Confirmation gives us the strength of God through a special outpouring of the Holy Spirit. It is like a “punch” of vitamins and protein to strengthen the soul, preparing us for the battle against the enemy we’ll meet one way or another, often through an environment that tries to lull us into giving up the fight and surrendering.

Confession for the falls

Confession (also called “penance” or “reconciliation”) becomes very necessary on the journey. We fall over and over again. Our strength and courage falter. We’re tempted to believe that the challenge we have set for ourselves by divine inspiration is too much for us. When we go to this sacrament, the priest, who represents God, gives us God’s forgiveness and encouragement. He tells us to have courage, because with God’s help, we can get up again.

The Eucharist, bread for the journey

At the same time, every athlete must receive a balanced diet to keep their body in shape for the test. The Eucharist fulfills this role in the Christian life. This "bread of angels," as the Church's liturgy calls it, is none other than Christ Himself who, becoming small, becomes the pilgrim's food. The Holy Mass is the center of the Christian life, the greatest source of strength. Communion strengthens us and unites us to Jesus at the deepest possible level.

Mission: Matrimony & Holy Orders

For many people, marriage is their specific way of running to the goal, their vocation (or calling). Spouses run together, and the responsibilities of family and marital commitment are a help. They are a grace that makes overcoming obstacles lighter and very beautiful. In addition, spouses, by starting a family, prepare their children to be good Christians and pass on the testimony of faith to them. A family “team” is formed whenever genetic ties and the bond of faith go together. The family’s ultimate desire is, of course, for everyone to reach the goal: Eternal Glory.

Some men play a fundamental role in this journey of humanity: the priests. Through the sacrament of Holy Orders, they participate in Christ’s priesthood. In his name, they distribute the sacraments, especially the Eucharist. They are also good advisors through spiritual accompaniment. They accompany us in the various circumstances of our life until the end of our earthly existence.
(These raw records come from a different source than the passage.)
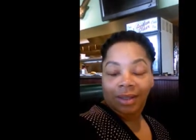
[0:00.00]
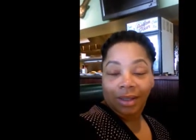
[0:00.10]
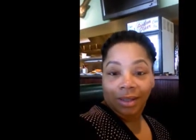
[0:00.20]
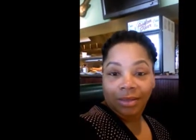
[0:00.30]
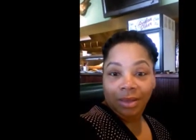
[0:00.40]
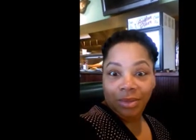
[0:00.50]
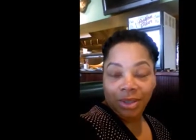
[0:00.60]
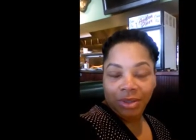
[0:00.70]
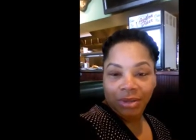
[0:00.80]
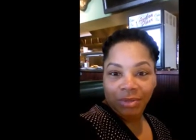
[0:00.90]
yeah, I'm
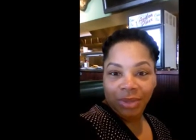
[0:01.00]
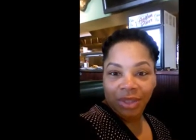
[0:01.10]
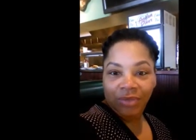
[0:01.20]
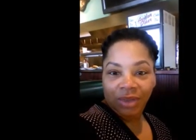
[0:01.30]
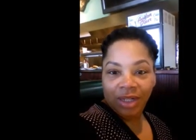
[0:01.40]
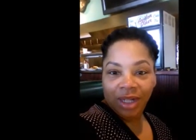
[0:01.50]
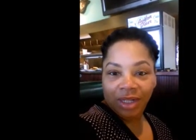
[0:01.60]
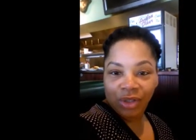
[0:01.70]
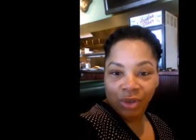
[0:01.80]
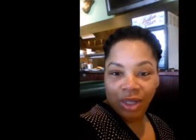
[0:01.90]
still, believe it or not,
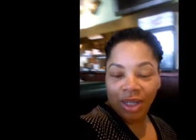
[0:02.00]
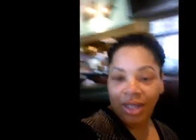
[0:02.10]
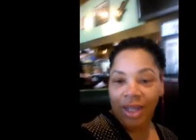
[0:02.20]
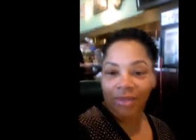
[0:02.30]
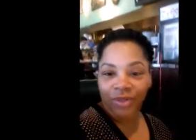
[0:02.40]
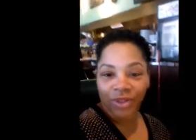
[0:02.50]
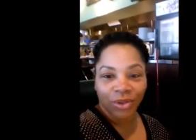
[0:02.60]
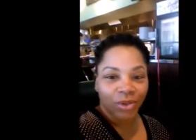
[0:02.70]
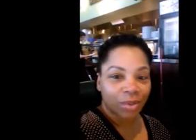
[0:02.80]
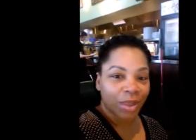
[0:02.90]
at 2 o'clock in the
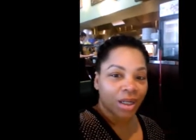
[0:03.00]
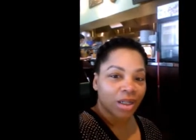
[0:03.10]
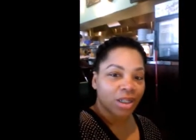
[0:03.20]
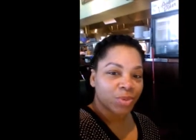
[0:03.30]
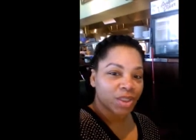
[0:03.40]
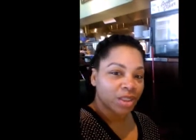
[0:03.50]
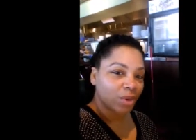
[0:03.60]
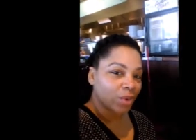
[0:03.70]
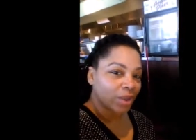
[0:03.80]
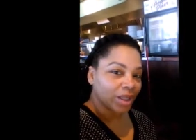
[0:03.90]
afternoon, I'm not 100%
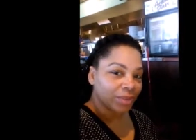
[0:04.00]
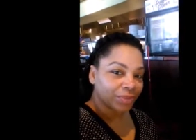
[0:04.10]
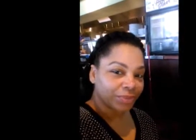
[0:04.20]
awake.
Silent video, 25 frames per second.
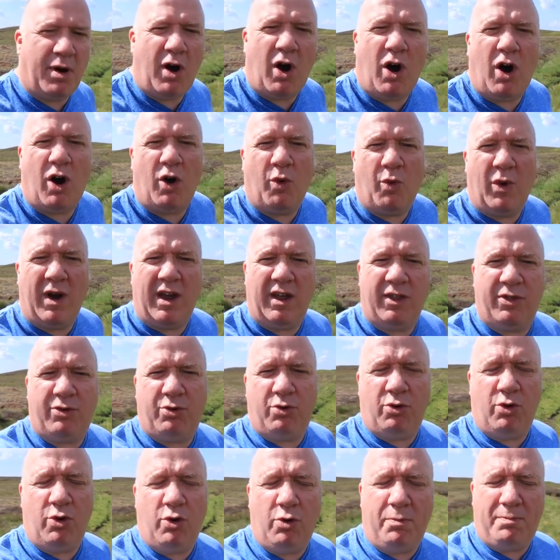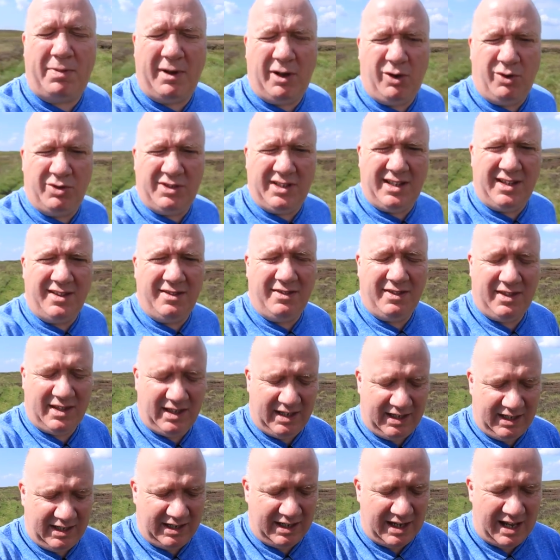part way through building
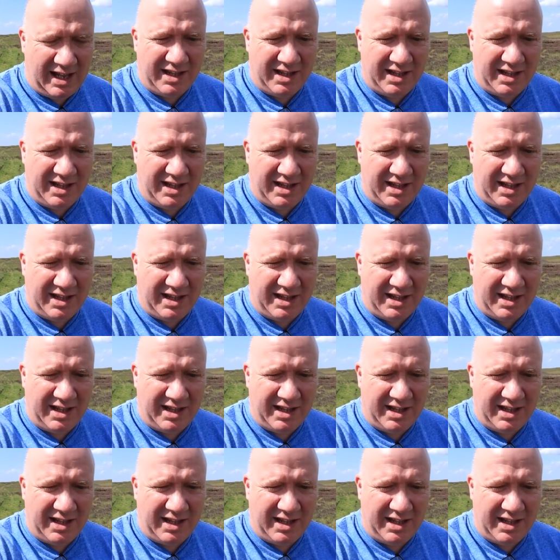the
Anointing of the Sick, for the end of the race

Naturally, our strength often falters near the end of the race. The athlete has very little left to give, and the challenges they’ve overcome and illnesses they’ve suffered have taken a toll. This is a decisive moment, and God gives us a special grace to face it through the Anointing of the Sick. This sacrament fills Christian souls with peace and strength for the last sprint.
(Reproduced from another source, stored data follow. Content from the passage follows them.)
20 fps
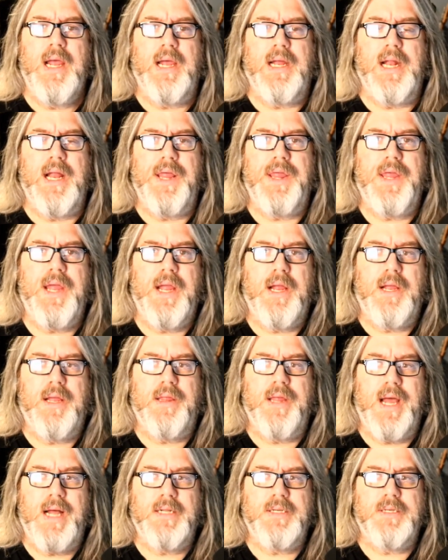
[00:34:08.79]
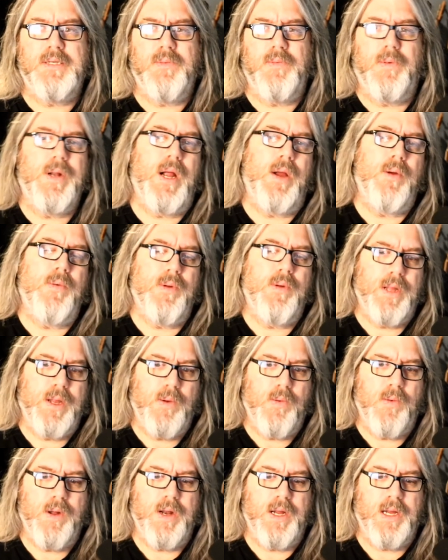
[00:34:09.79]
And I think that's what I really
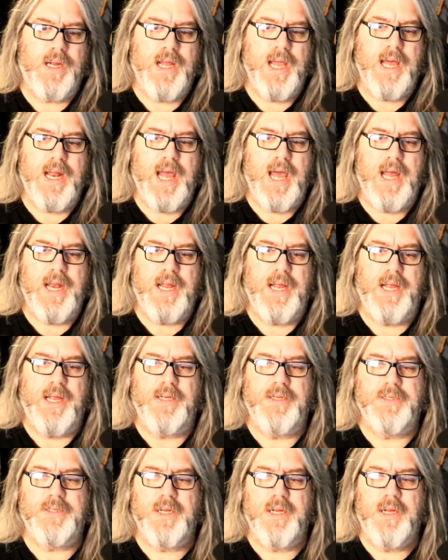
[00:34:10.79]
want to get at is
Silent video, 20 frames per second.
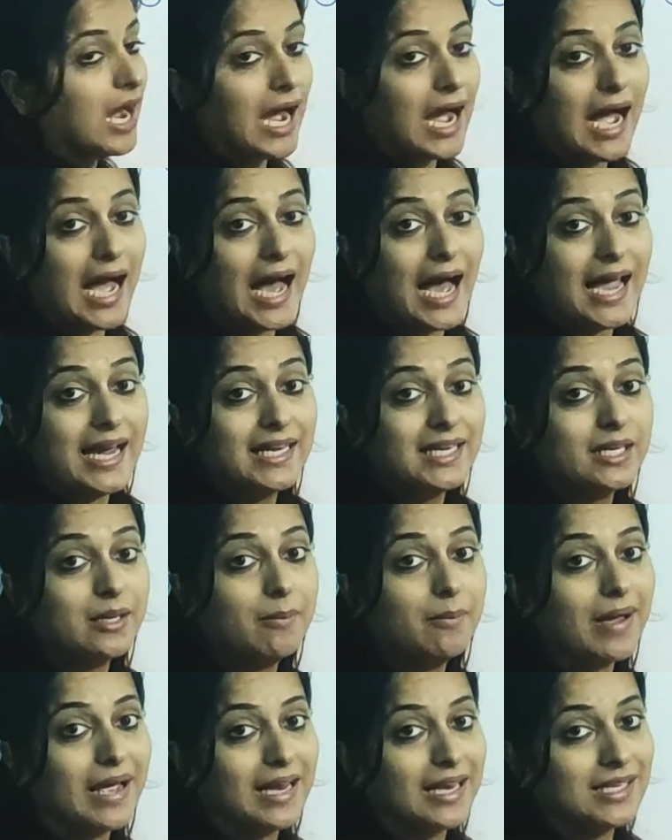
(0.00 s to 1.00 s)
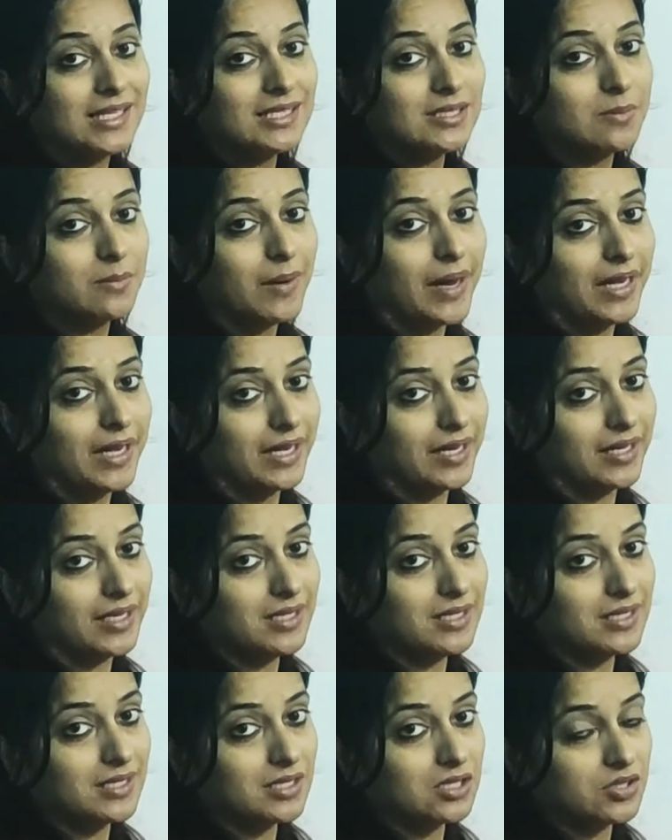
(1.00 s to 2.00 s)
height balanced
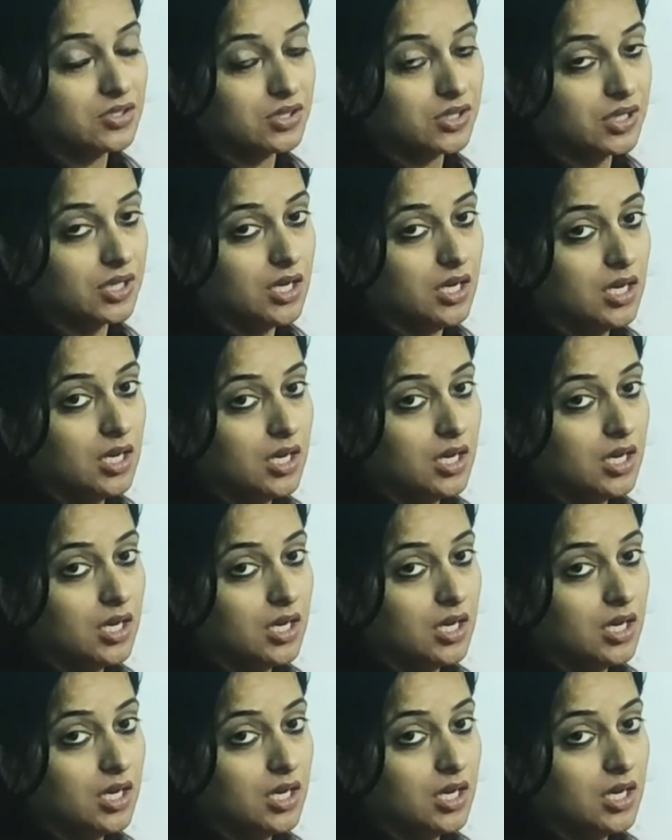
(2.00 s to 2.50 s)
binary search tree.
As you can see, we’re doubly privileged by being called to the race of life and by the desire to reach the goal that God put in our hearts. Our longing for happiness comes from God Himself and brings us back to Him. What we’re really longing for is total communion with God, being with Him in eternity. He walks with us through the sacraments to help us reach the goal and be very happy with Him starting now, on earth. He wants us to win the trophy at the end of the race and to be happy with Him, with our Lady, and with all the saints in Heaven.